== Exercise objective ==
Lines from the one with "[00:00:04.54]" up to and including the one with "[00:00:09.29]" are to be copied exactly from the records below, without their pictures.

== Data supplied ==
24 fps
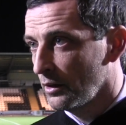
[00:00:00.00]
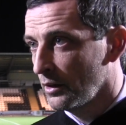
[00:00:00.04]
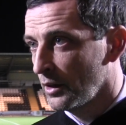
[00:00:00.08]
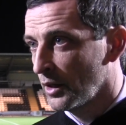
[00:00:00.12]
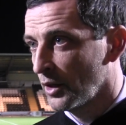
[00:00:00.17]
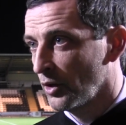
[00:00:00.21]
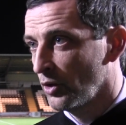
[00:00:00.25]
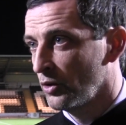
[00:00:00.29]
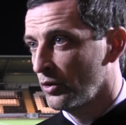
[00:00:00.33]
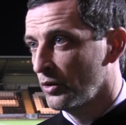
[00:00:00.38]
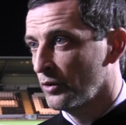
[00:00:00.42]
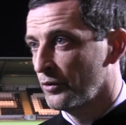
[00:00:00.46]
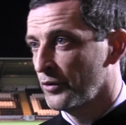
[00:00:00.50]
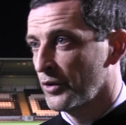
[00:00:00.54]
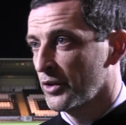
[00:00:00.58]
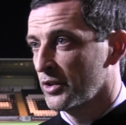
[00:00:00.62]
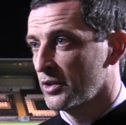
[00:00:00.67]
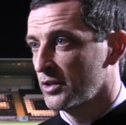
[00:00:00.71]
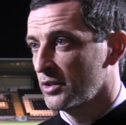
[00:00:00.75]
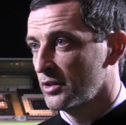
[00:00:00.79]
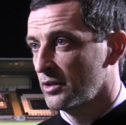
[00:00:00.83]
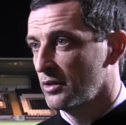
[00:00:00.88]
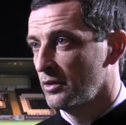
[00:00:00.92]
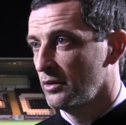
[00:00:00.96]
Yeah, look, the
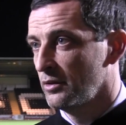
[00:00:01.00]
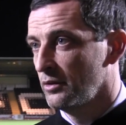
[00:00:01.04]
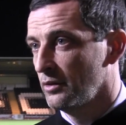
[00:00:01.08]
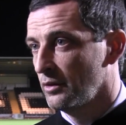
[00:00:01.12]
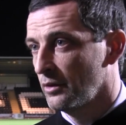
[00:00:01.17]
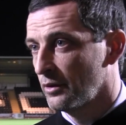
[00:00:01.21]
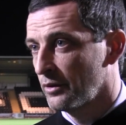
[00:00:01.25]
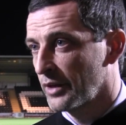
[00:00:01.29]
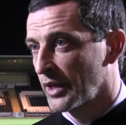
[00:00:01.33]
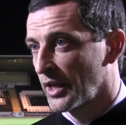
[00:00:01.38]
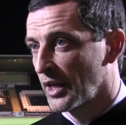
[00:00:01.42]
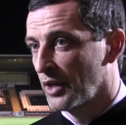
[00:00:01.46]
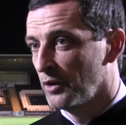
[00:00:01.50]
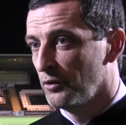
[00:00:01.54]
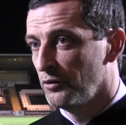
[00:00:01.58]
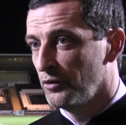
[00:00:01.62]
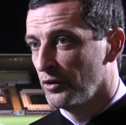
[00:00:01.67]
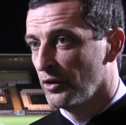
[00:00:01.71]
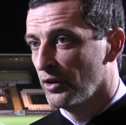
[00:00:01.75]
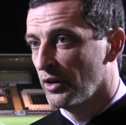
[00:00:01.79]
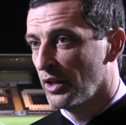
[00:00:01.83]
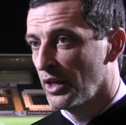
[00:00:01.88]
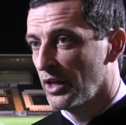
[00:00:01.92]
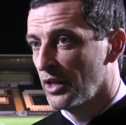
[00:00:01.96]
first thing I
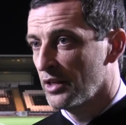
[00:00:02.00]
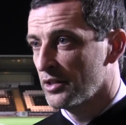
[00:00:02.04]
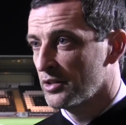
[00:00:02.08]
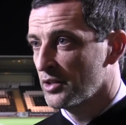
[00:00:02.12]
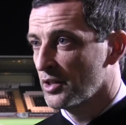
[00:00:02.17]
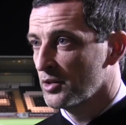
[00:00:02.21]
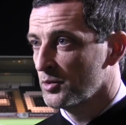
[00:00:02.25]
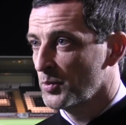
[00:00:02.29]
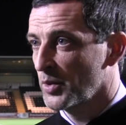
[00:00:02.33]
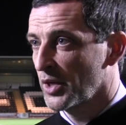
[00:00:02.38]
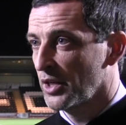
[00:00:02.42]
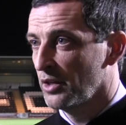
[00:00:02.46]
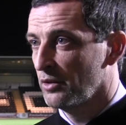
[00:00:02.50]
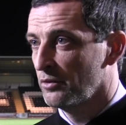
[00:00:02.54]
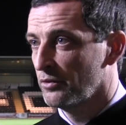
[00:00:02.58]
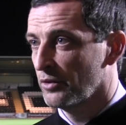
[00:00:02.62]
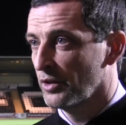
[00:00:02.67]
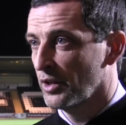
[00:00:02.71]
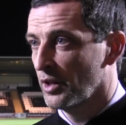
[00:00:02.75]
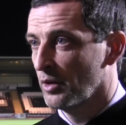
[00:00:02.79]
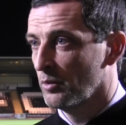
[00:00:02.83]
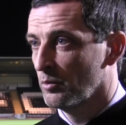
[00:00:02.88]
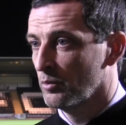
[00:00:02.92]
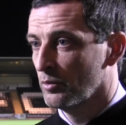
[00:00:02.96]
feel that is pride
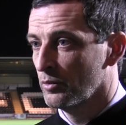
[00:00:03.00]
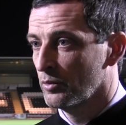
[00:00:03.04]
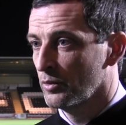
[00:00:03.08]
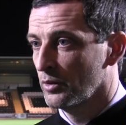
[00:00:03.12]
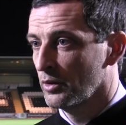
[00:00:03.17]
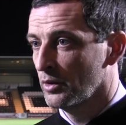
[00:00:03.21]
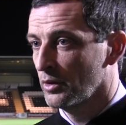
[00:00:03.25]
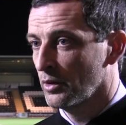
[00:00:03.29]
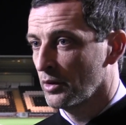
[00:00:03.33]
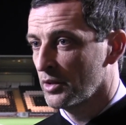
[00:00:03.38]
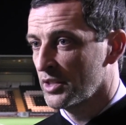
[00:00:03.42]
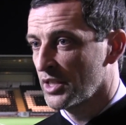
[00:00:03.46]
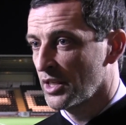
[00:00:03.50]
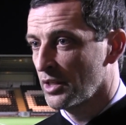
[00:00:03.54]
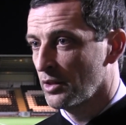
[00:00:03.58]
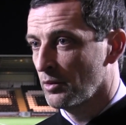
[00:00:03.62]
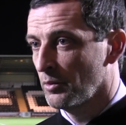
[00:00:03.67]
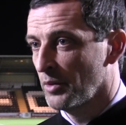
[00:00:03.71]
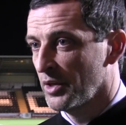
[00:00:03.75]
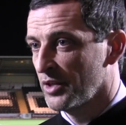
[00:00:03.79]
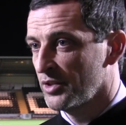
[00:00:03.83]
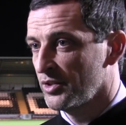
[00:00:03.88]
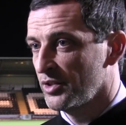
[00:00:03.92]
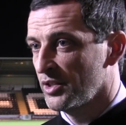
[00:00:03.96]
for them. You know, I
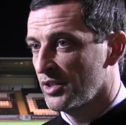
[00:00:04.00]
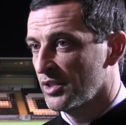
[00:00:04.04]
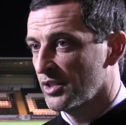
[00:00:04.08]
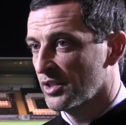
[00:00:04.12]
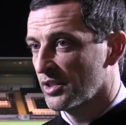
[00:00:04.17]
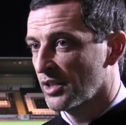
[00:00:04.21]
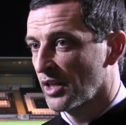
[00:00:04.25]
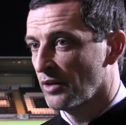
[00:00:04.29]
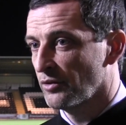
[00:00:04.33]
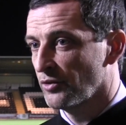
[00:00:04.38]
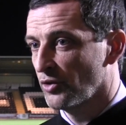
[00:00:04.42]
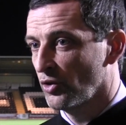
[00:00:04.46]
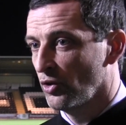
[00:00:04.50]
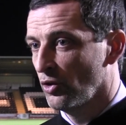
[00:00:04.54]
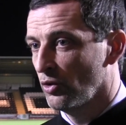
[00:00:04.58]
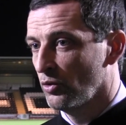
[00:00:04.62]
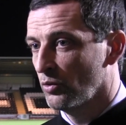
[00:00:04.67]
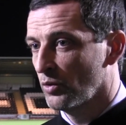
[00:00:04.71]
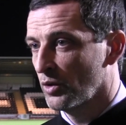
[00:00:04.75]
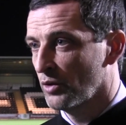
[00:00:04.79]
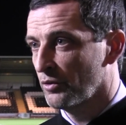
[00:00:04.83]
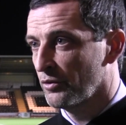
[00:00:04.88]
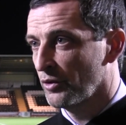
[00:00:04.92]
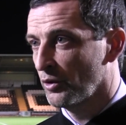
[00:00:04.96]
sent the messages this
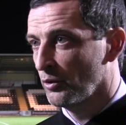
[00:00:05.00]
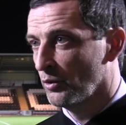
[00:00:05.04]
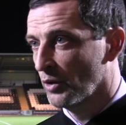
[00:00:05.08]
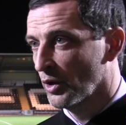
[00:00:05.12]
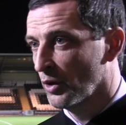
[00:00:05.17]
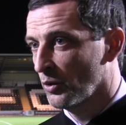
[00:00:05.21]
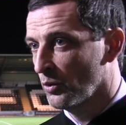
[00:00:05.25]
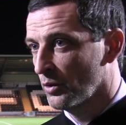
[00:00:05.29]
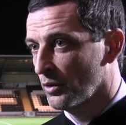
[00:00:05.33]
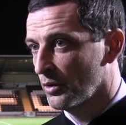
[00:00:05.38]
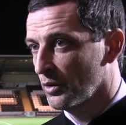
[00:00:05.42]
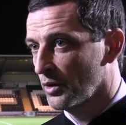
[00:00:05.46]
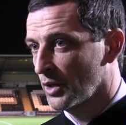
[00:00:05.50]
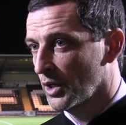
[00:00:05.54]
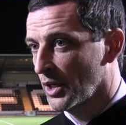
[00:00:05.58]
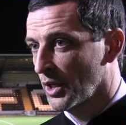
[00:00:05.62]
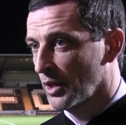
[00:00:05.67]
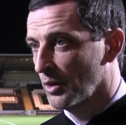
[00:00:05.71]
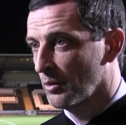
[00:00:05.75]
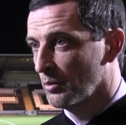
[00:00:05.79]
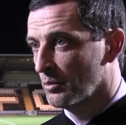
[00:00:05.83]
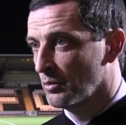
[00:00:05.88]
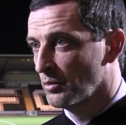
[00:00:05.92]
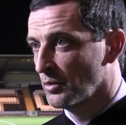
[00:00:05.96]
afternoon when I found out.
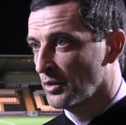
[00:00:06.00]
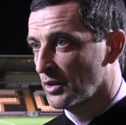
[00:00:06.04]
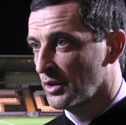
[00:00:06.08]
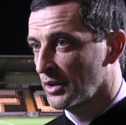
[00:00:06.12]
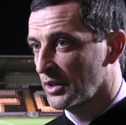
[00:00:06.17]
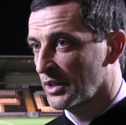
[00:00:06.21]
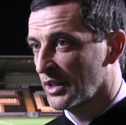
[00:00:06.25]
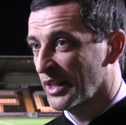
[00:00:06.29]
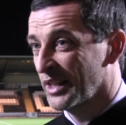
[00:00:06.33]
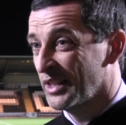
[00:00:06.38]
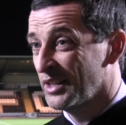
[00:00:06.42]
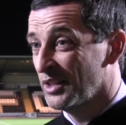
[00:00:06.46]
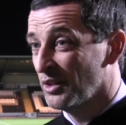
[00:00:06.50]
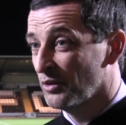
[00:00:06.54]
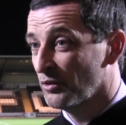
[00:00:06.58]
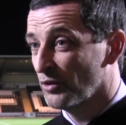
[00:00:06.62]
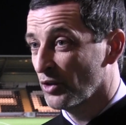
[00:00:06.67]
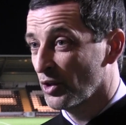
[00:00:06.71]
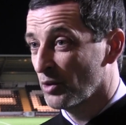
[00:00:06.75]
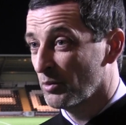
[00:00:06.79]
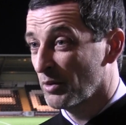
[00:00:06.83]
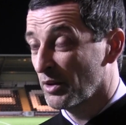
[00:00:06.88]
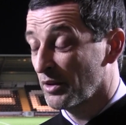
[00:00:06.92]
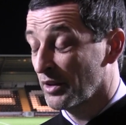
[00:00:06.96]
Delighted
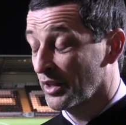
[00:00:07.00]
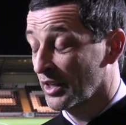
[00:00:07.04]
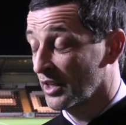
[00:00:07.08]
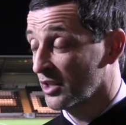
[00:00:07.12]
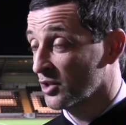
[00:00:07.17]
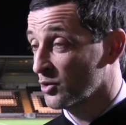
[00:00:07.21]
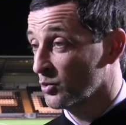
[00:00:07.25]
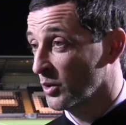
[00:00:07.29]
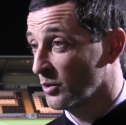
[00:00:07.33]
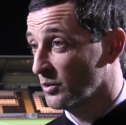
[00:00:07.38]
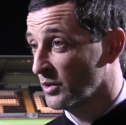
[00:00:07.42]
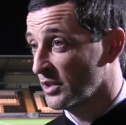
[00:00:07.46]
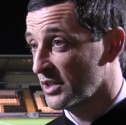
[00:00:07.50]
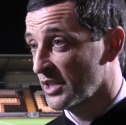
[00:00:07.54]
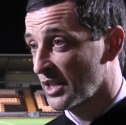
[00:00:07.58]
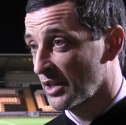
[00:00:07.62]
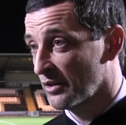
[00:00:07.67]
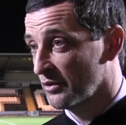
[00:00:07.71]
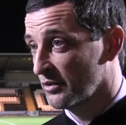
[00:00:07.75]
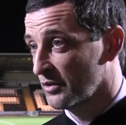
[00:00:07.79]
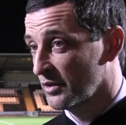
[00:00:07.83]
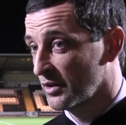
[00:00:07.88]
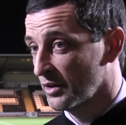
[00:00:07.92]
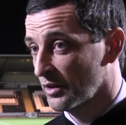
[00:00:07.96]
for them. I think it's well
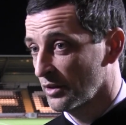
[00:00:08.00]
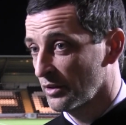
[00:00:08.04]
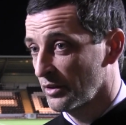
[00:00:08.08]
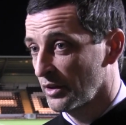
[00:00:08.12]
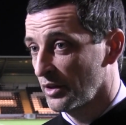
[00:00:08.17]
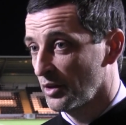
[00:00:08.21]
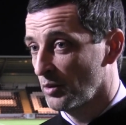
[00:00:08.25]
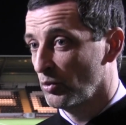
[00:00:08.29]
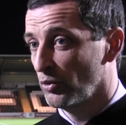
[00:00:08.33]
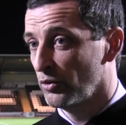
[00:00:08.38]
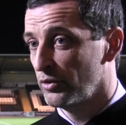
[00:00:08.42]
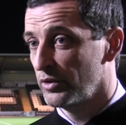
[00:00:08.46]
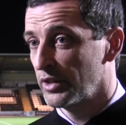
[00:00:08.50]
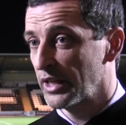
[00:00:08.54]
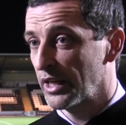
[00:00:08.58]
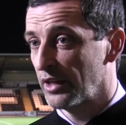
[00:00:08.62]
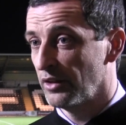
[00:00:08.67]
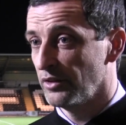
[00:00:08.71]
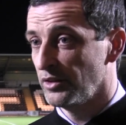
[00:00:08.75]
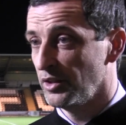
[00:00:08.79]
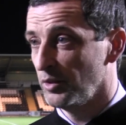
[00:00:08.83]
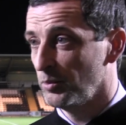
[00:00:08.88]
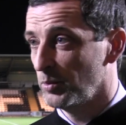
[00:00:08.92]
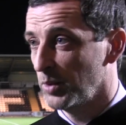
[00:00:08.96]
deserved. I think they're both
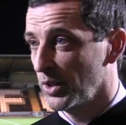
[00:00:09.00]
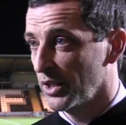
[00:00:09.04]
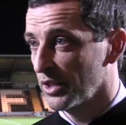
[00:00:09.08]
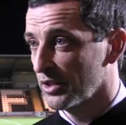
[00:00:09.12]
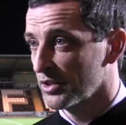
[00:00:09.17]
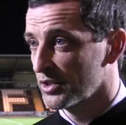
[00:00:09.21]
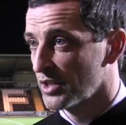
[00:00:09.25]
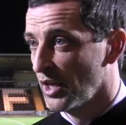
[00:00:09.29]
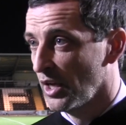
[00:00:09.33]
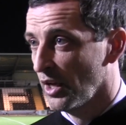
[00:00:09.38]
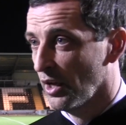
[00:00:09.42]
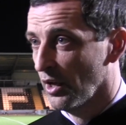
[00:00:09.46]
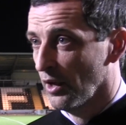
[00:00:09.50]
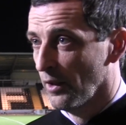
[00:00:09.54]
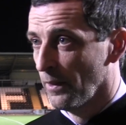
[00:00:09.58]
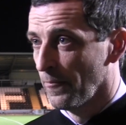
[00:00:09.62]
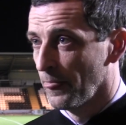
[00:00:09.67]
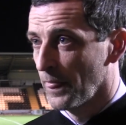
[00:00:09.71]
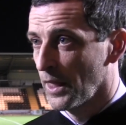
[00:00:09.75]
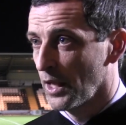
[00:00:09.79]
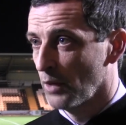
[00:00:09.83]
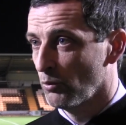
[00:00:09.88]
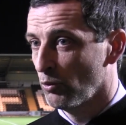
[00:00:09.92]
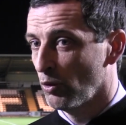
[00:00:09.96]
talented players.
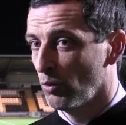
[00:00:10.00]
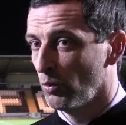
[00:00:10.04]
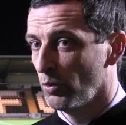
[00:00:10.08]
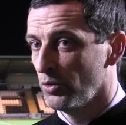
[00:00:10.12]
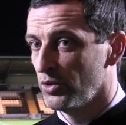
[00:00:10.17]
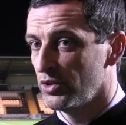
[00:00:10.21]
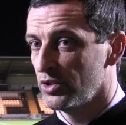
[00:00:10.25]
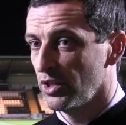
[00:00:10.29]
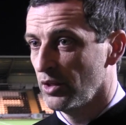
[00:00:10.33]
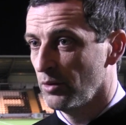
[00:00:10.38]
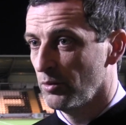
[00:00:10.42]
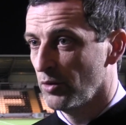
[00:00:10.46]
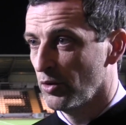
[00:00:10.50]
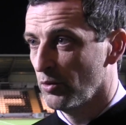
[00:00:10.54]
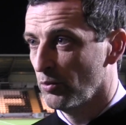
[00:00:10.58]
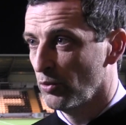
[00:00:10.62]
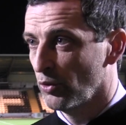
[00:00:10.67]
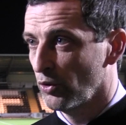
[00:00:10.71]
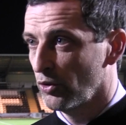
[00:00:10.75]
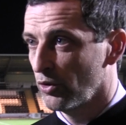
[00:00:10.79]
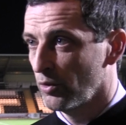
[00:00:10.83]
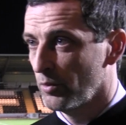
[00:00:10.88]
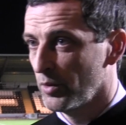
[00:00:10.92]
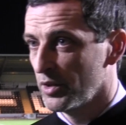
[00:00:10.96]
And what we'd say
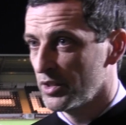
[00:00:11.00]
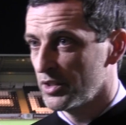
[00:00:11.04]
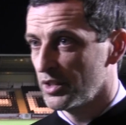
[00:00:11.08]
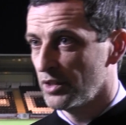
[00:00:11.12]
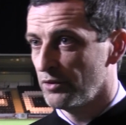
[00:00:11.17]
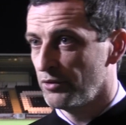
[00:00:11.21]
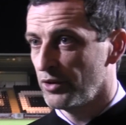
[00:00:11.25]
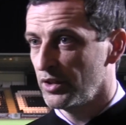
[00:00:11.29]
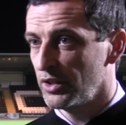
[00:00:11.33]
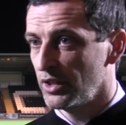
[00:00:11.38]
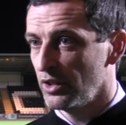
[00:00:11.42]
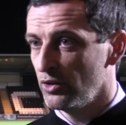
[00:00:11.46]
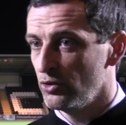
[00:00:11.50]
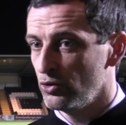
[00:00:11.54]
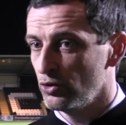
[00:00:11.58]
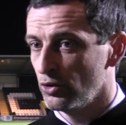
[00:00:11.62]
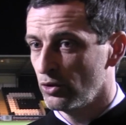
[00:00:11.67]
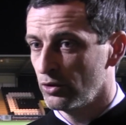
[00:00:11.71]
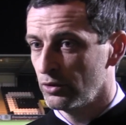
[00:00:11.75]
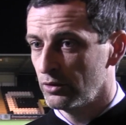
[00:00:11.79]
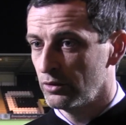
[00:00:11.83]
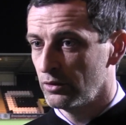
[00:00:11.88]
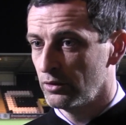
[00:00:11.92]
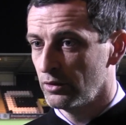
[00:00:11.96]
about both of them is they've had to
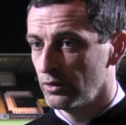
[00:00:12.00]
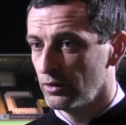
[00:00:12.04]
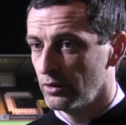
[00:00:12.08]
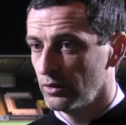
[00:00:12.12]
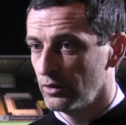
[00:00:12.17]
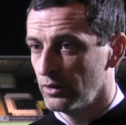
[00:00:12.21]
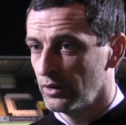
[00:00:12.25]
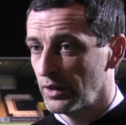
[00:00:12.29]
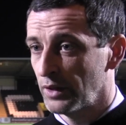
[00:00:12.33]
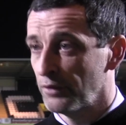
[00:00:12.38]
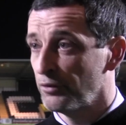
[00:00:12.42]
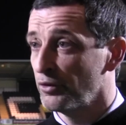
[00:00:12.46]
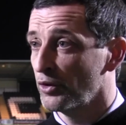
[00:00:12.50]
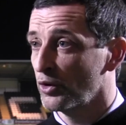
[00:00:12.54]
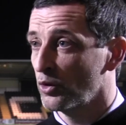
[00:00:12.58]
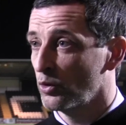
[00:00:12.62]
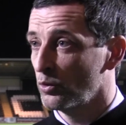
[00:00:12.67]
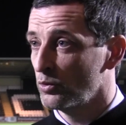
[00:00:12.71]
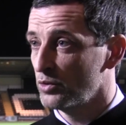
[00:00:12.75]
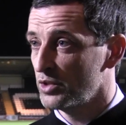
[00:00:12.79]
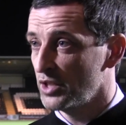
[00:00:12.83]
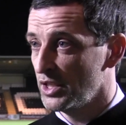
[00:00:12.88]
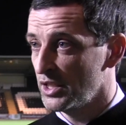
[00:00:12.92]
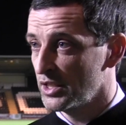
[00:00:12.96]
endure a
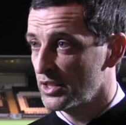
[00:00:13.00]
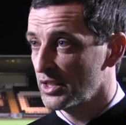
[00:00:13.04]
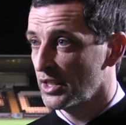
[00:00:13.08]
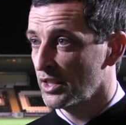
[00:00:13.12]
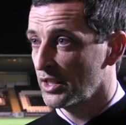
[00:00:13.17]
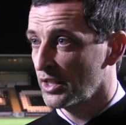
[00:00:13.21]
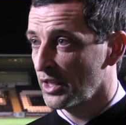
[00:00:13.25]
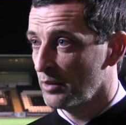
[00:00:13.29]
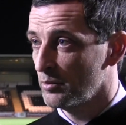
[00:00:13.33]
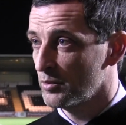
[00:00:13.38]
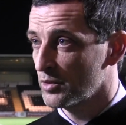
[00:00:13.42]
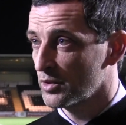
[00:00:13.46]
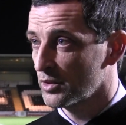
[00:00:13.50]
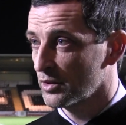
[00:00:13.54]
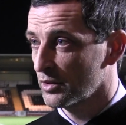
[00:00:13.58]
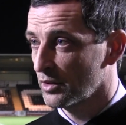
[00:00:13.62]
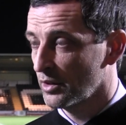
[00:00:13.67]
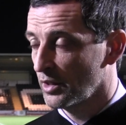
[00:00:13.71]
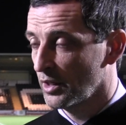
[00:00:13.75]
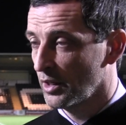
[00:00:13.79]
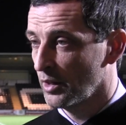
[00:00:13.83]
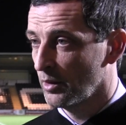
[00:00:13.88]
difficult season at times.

== Output of the task ==
[00:00:04.54]
[00:00:04.58]
[00:00:04.62]
[00:00:04.67]
[00:00:04.71]
[00:00:04.75]
[00:00:04.79]
[00:00:04.83]
[00:00:04.88]
[00:00:04.92]
[00:00:04.96]
sent the messages this
[00:00:05.00]
[00:00:05.04]
[00:00:05.08]
[00:00:05.12]
[00:00:05.17]
[00:00:05.21]
[00:00:05.25]
[00:00:05.29]
[00:00:05.33]
[00:00:05.38]
[00:00:05.42]
[00:00:05.46]
[00:00:05.50]
[00:00:05.54]
[00:00:05.58]
[00:00:05.62]
[00:00:05.67]
[00:00:05.71]
[00:00:05.75]
[00:00:05.79]
[00:00:05.83]
[00:00:05.88]
[00:00:05.92]
[00:00:05.96]
afternoon when I found out.
[00:00:06.00]
[00:00:06.04]
[00:00:06.08]
[00:00:06.12]
[00:00:06.17]
[00:00:06.21]
[00:00:06.25]
[00:00:06.29]
[00:00:06.33]
[00:00:06.38]
[00:00:06.42]
[00:00:06.46]
[00:00:06.50]
[00:00:06.54]
[00:00:06.58]
[00:00:06.62]
[00:00:06.67]
[00:00:06.71]
[00:00:06.75]
[00:00:06.79]
[00:00:06.83]
[00:00:06.88]
[00:00:06.92]
[00:00:06.96]
Delighted
[00:00:07.00]
[00:00:07.04]
[00:00:07.08]
[00:00:07.12]
[00:00:07.17]
[00:00:07.21]
[00:00:07.25]
[00:00:07.29]
[00:00:07.33]
[00:00:07.38]
[00:00:07.42]
[00:00:07.46]
[00:00:07.50]
[00:00:07.54]
[00:00:07.58]
[00:00:07.62]
[00:00:07.67]
[00:00:07.71]
[00:00:07.75]
[00:00:07.79]
[00:00:07.83]
[00:00:07.88]
[00:00:07.92]
[00:00:07.96]
for them. I think it's well
[00:00:08.00]
[00:00:08.04]
[00:00:08.08]
[00:00:08.12]
[00:00:08.17]
[00:00:08.21]
[00:00:08.25]
[00:00:08.29]
[00:00:08.33]
[00:00:08.38]
[00:00:08.42]
[00:00:08.46]
[00:00:08.50]
[00:00:08.54]
[00:00:08.58]
[00:00:08.62]
[00:00:08.67]
[00:00:08.71]
[00:00:08.75]
[00:00:08.79]
[00:00:08.83]
[00:00:08.88]
[00:00:08.92]
[00:00:08.96]
deserved. I think they're both
[00:00:09.00]
[00:00:09.04]
[00:00:09.08]
[00:00:09.12]
[00:00:09.17]
[00:00:09.21]
[00:00:09.25]
[00:00:09.29]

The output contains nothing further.